■ What is expected ■
The expected output is each line from the one containing "(1.00 s to 2.00 s)" to the last line of the data below, set down exactly, minus the pictures.
== Extracted data ==
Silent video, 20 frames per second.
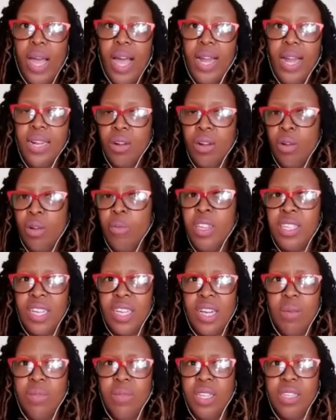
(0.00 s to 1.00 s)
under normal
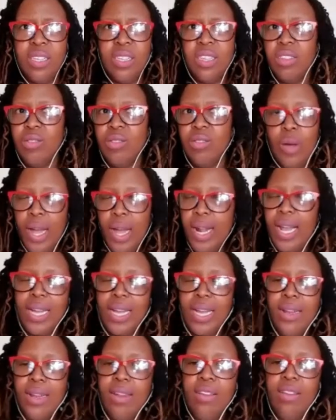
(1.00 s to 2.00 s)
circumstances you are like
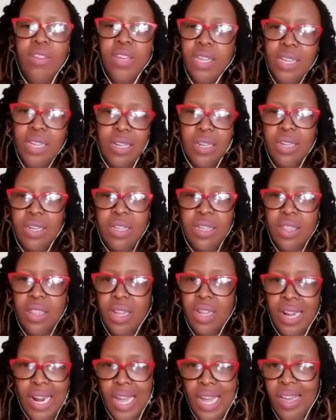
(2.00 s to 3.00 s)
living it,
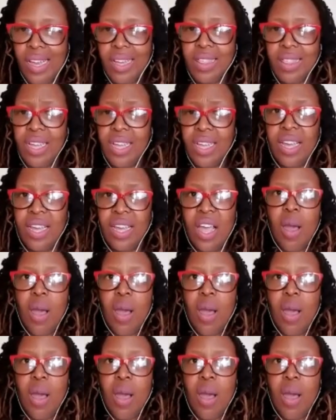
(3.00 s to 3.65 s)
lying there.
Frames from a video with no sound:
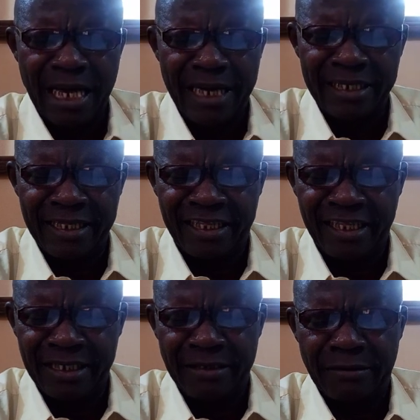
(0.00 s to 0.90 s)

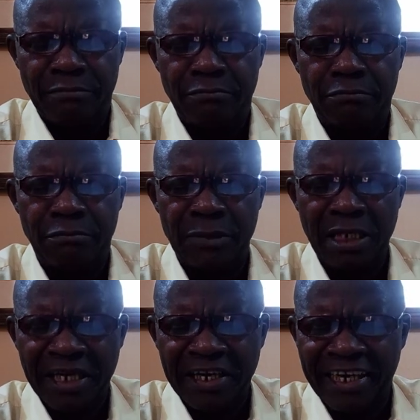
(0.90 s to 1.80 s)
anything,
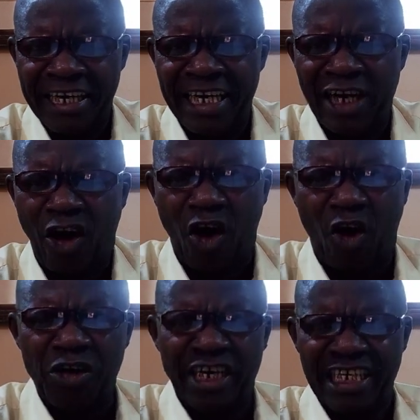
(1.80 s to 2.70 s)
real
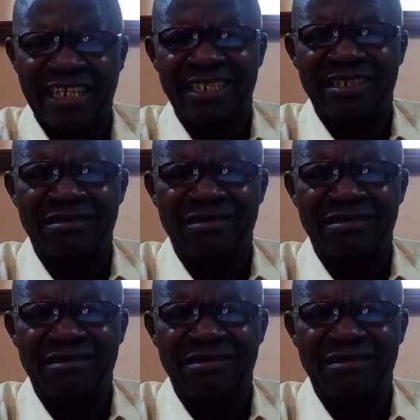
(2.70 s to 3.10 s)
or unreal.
===
■ Output of the exercise ■
(1.00 s to 2.00 s)
circumstances you are like
(2.00 s to 3.00 s)
living it,
(3.00 s to 3.65 s)
lying there.
Frames from a video with no sound:
(0.00 s to 0.90 s)

(0.90 s to 1.80 s)
anything,
(1.80 s to 2.70 s)
real
(2.70 s to 3.10 s)
or unreal.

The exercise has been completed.